Actual | Previous | |
---|---|---|
Month over Month | -0.6% | 0.4% |
Year over Year | 0.2% | 0.6% |
Highlights
The fashion sector also cooled, with textile and clothing spending down by 1.7 percent, likely due to post-holiday fatigue and weaker seasonal demand. Even other engineered goods saw a minor decline (minus 0.3 percent), reinforcing a broader consumer shift away from non-essential purchases.
However, food consumption rebounded (1.4 percent), reversing December's decline, driven by increased spending on agri-food products. This suggests that consumers prioritised essentials amid changing economic conditions. Meanwhile, energy spending slowed significantly (0.2 percent after 2.4 percent), as lower fuel demand offset higher heating costs, reflecting a possible adaptation to winter price fluctuations.
The data highlights a post-holiday correction, with consumers tightening spending on big-ticket items while ensuring essential needs were met. This latest update leaves the RPI at minus 14 and the RPI-P at minus 10. This means that economic activities are slightly behind market expectations of the French economy.
Definition
Description
The pattern in consumer spending is often the foremost influence on stock and bond markets. For stocks, strong economic growth translates to healthy corporate profits and higher stock prices.
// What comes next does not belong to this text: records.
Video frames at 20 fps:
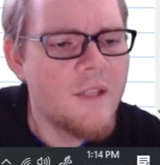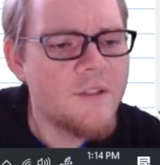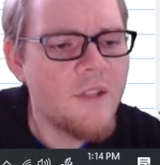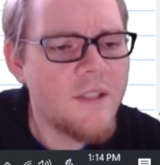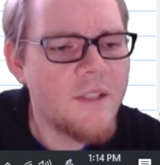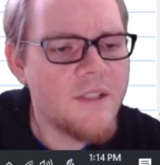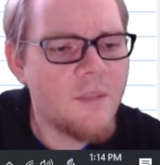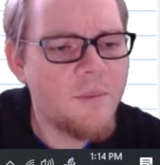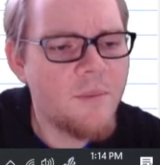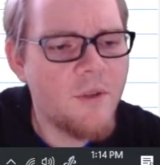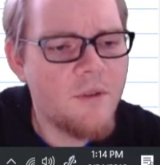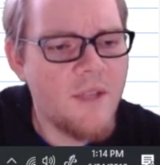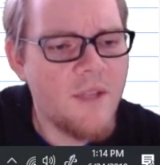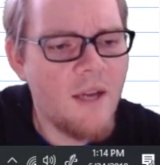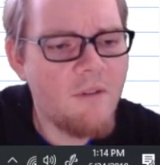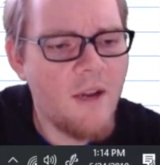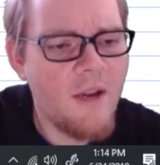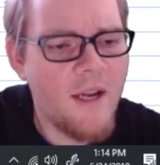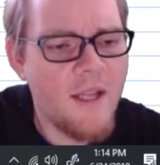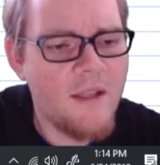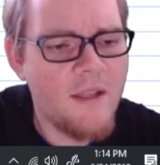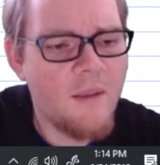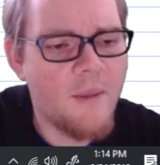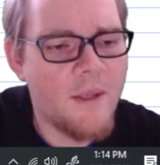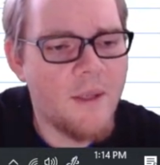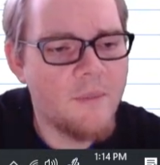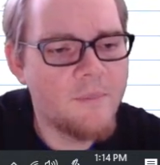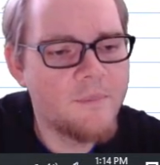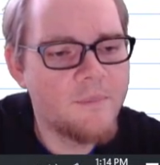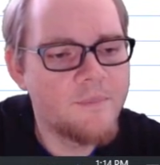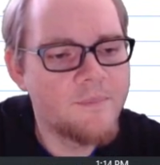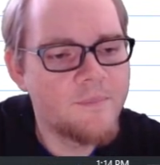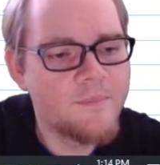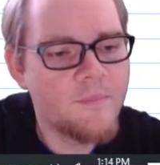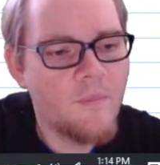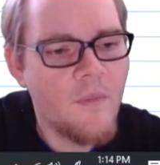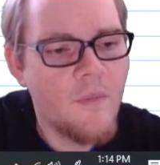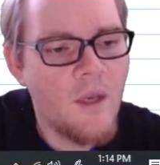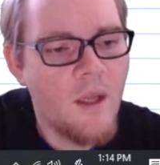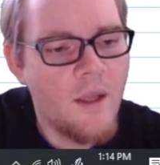So let's compute that right-hand limit.
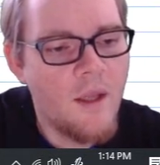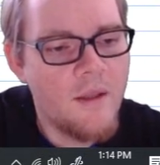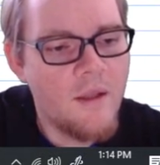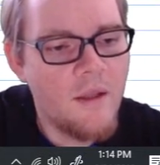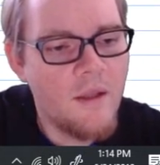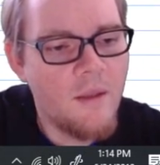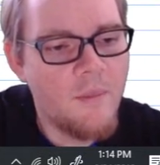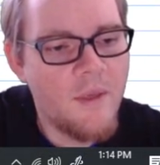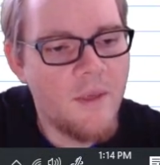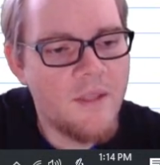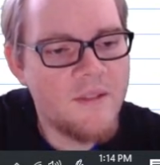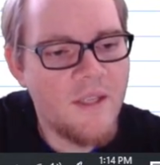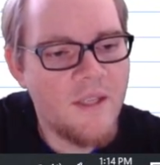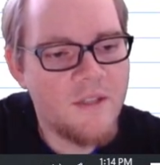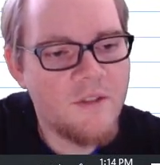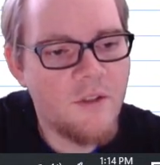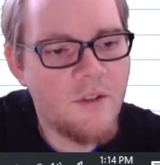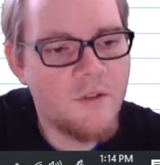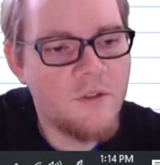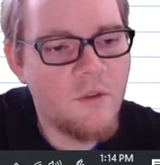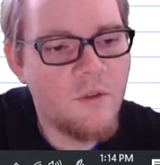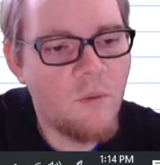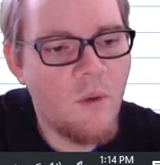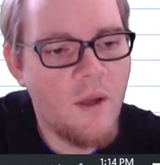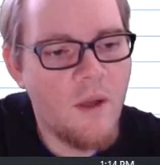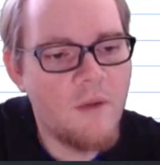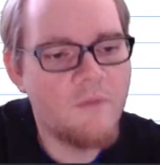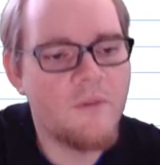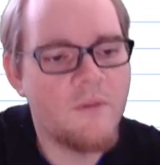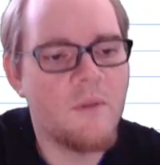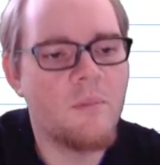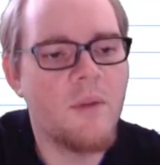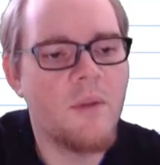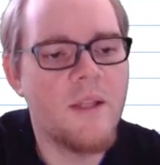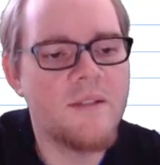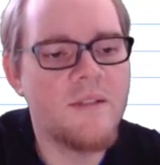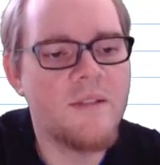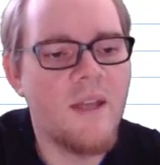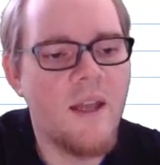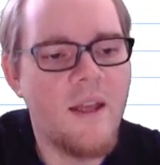The limit as x goes to 1 from the
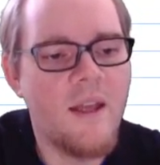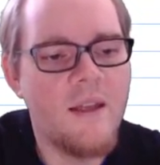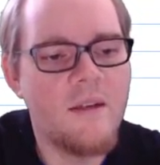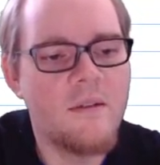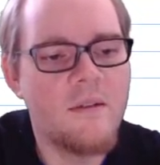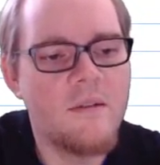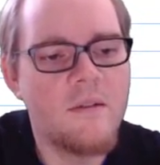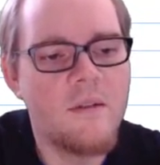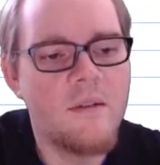plus side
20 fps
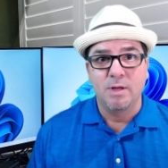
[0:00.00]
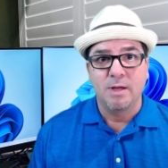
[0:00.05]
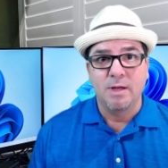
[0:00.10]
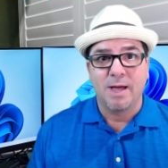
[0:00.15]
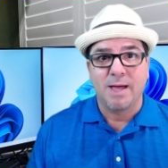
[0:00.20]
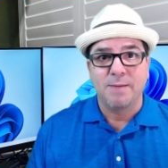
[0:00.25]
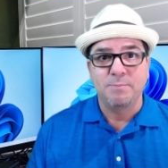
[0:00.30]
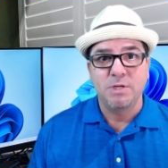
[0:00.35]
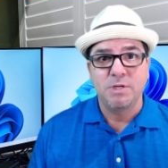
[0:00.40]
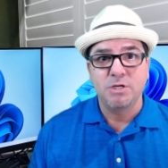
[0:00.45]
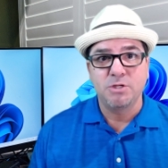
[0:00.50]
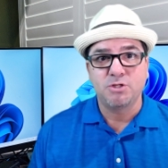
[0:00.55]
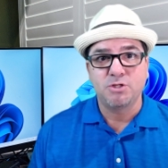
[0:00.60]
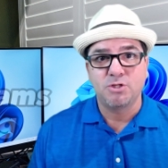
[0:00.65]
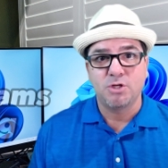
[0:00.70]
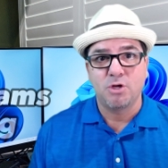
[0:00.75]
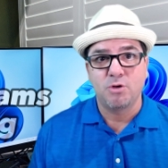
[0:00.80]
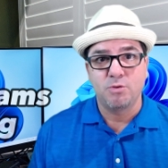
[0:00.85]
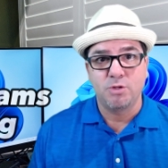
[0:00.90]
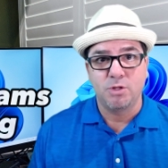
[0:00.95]
I'm going to
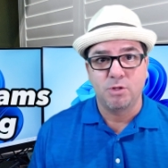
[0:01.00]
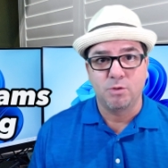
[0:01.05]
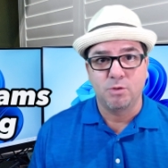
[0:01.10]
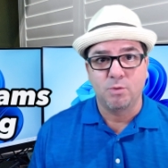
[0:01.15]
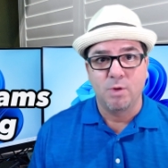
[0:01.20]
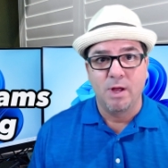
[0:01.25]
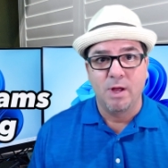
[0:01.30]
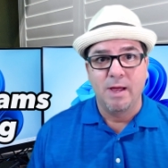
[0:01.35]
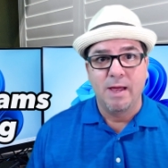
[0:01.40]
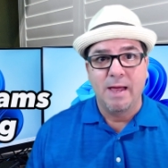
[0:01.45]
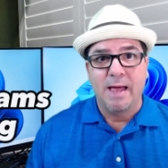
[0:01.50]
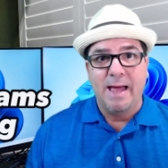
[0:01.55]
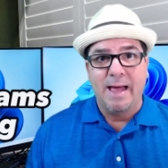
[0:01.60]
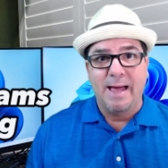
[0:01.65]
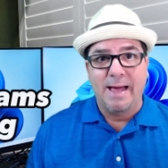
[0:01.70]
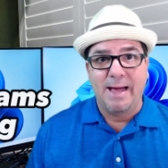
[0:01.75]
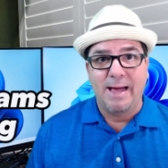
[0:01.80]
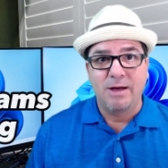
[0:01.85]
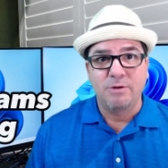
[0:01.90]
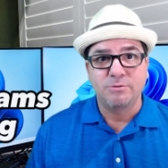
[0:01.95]
show you
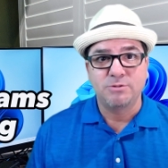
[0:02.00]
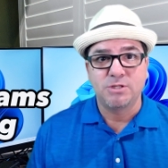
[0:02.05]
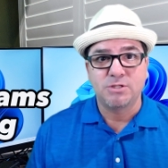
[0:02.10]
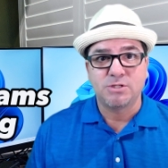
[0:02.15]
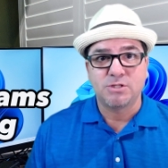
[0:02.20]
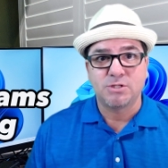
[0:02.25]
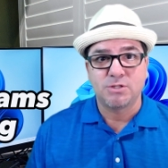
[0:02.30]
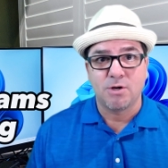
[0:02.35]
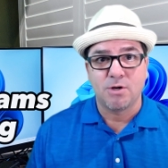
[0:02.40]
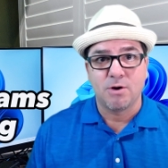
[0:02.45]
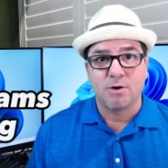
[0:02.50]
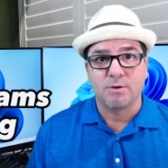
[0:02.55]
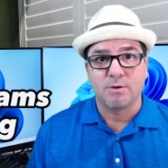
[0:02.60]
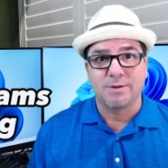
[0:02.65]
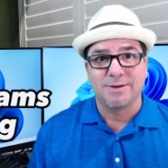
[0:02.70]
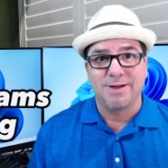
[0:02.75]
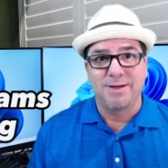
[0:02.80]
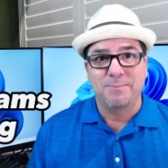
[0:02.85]
how to start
For bonds, the focus is whether economic growth goes overboard and leads to inflation. Ideally, the economy walks that fine line between strong growth and excessive (inflationary) growth.
Retail sales not only give you a sense of the big picture, but also the trends among different types of retailers. Perhaps auto sales are especially strong or apparel sales are showing exceptional weakness. These trends from the retail sales data can help you spot specific investment opportunities, without having to wait for a company's quarterly or annual report.